Социальное падение Винценца Корнбихлера было катастрофическим – из роскошной виллы на краю леса судьба перенесла его на кушетку в двухкомнатной квартире на тринадцатом этаже «муравейника» в квартале Лимеса в Швальбахе. Когда он открыл дверь и предстал перед ними, Пия поняла, что в этом мужчине могло понравиться Ханне Херцманн – по меньшей мере, чисто визуально. Винценцу Корнбихлеру было чуть за сорок, и в нем, несомненно, была ядреная мальчишеская привлекательность: цепкие карие глаза, густые темно-русые волосы – словом, симпатичное, даже красивое лицо.
– Проходите. – Его рукопожатие было крепким, а взгляд прямым. – К сожалению, не могу пригласить вас в гостиную: у меня здесь только временное убежище.
Боденштайн и Пия последовали за ним в маленькую, скудно обставленную мебелью комнатку. Кушетка, шкаф и маленький письменный стол. На стене – узкое зеркало, за дверью складная гладильная доска и сушилка для белья.
– Как давно вы здесь живете? – поинтересовалась Пия.
– Уже пару недель, – ответил Винценц Корнбихлер.
– А почему? Ведь у вас с вашей женой есть красивый дом.
Корнбихлер скорчил гримасу. Мускулистые плечи свидетельствовали о многочисленных часах, проведенных в фитнес-клубе. Его одежда и ухоженные руки с маникюром говорили о том, что он придавал большое значение своему внешнему виду.
– Жена мне надоела, – сказал он, недолго думая, но в его голосе слышалась горькая нотка. – Она привыкла каждые два года менять мужчин. Из-за какого-то пустяка она выставила меня за дверь и заблокировала все счета. И это после шести лет совместной жизни, когда я все делал для нее.
– Что это был за пустяк? – спросила Пия.
– Ах, сущая ерунда, так, небольшая любовная интрижка, но она раздула из этого целую драму, – ответил он уклончиво и посмотрел мимо нее в зеркало. Кажется, мужчине понравилось то, что он там увидел, потому что он довольно улыбнулся.
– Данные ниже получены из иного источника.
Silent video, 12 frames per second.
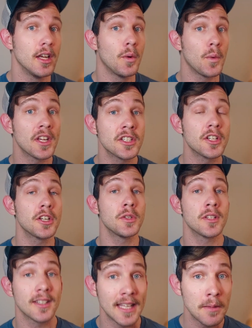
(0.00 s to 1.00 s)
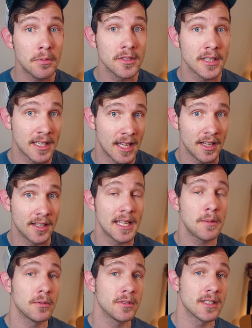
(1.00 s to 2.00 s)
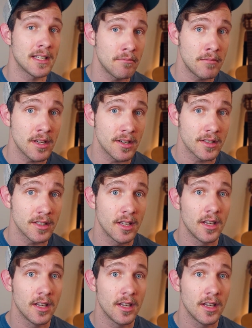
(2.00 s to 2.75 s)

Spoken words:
we can start using labels again, labels and mirrors.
Он не стал больше распространяться о причине своего изгнания из рая, зато пожаловался на несправедливое обращение, которого удостоился, и, похоже, не замечал, какое подозрение навлекал на себя каждым своим словом.
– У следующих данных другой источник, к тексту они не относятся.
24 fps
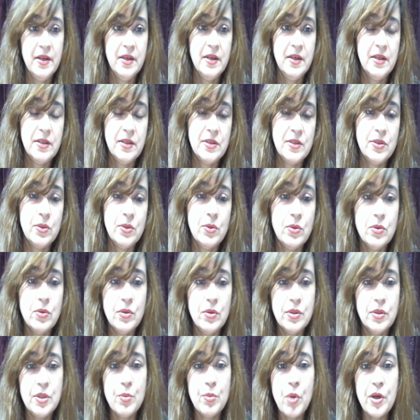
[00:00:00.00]

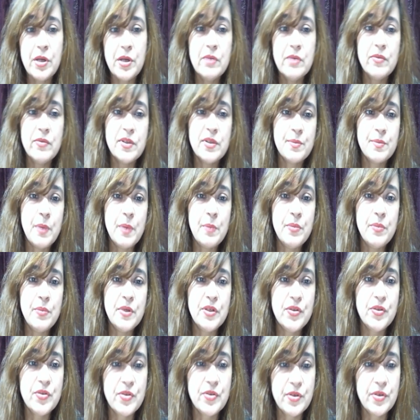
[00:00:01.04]
So the model was
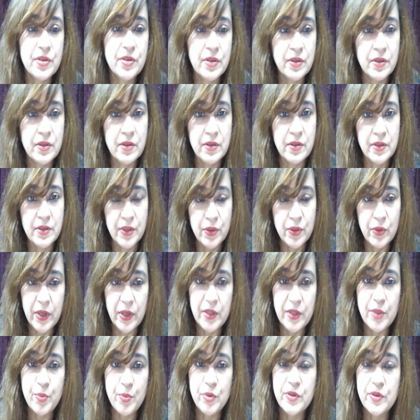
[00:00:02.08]
published,
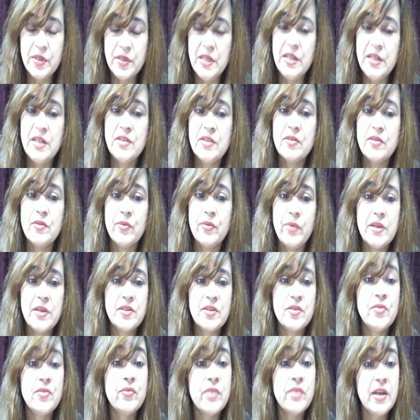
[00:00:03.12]
in the Proceedings of the
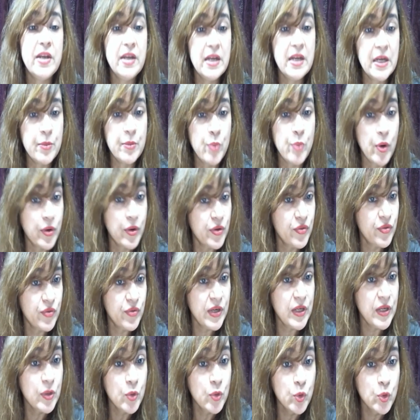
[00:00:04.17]
Western Training
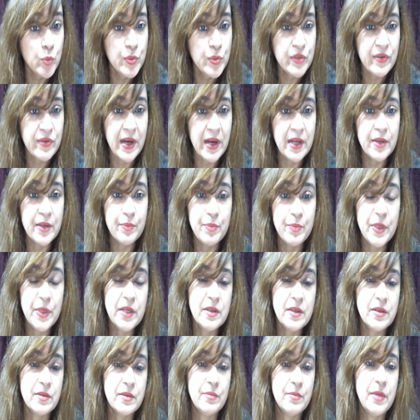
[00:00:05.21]
Laboratory in Group
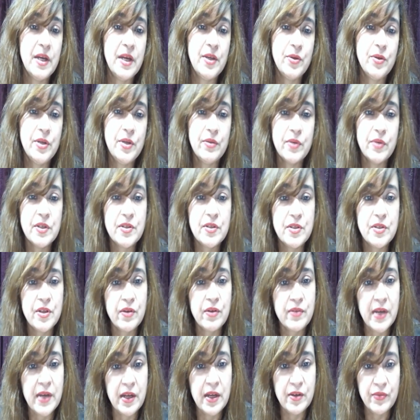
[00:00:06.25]
Development by University
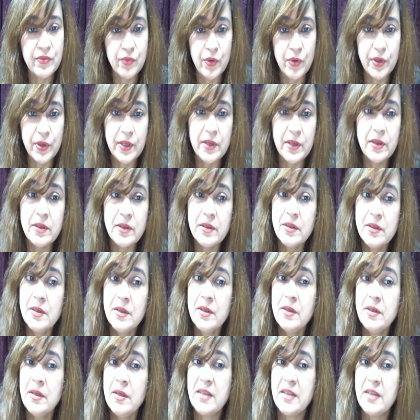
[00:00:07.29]
of California
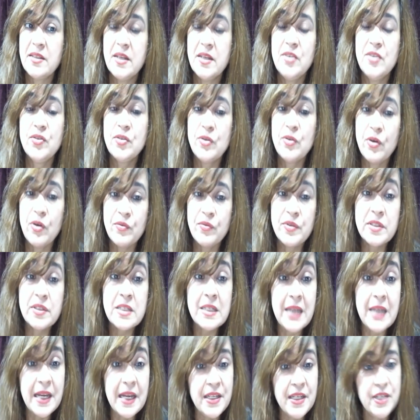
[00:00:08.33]
Extension Office
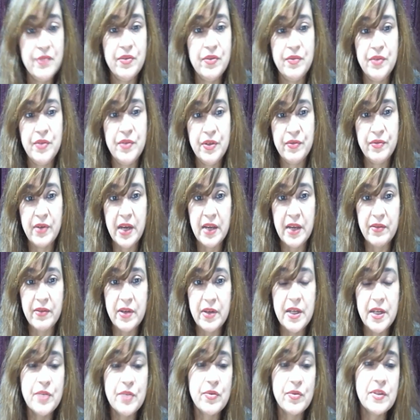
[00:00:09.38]
in 1955,
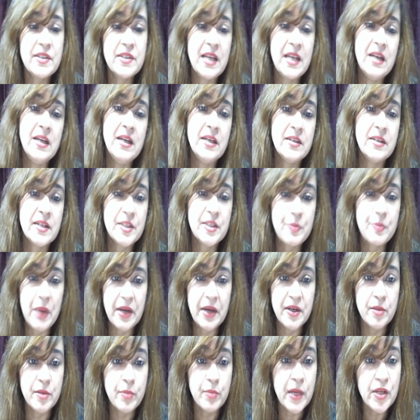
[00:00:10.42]
and it was then later
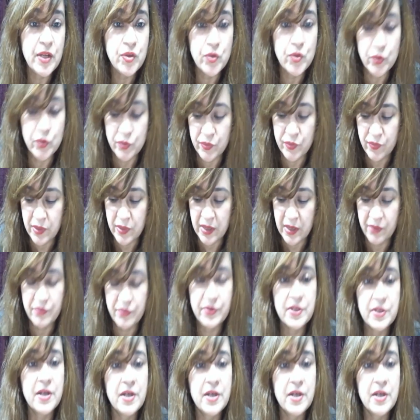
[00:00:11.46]
expanded by Joseph Luft.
– Судя по вашему рассказу, вы сильно рассержены, – констатировала Пия.
– Конечно, я зол, – согласился Винценц Корнбихлер. – Из-за нее мне пришлось оставить свою фирму. А теперь я прозябаю здесь без квартиры, без денег, безо всего! А она не берет трубку, когда я ей звоню.
– Где были вчера ночью? – спросил Боденштайн.
– Вчера ночью? – Корнбихлер удивленно посмотрел на него. – Когда?
– Между двадцатью тремя и тремя часами ночи.
Муж Ханны Херцманн задумчиво наморщил лоб.
– Я был в бистро в Бад-Зодене, – сказал он после коротких раздумий. – Примерно с половины одиннадцатого.
– До которого часа?
– Я точно не знаю. До половины первого, может быть, до часу. Почему вас это интересует?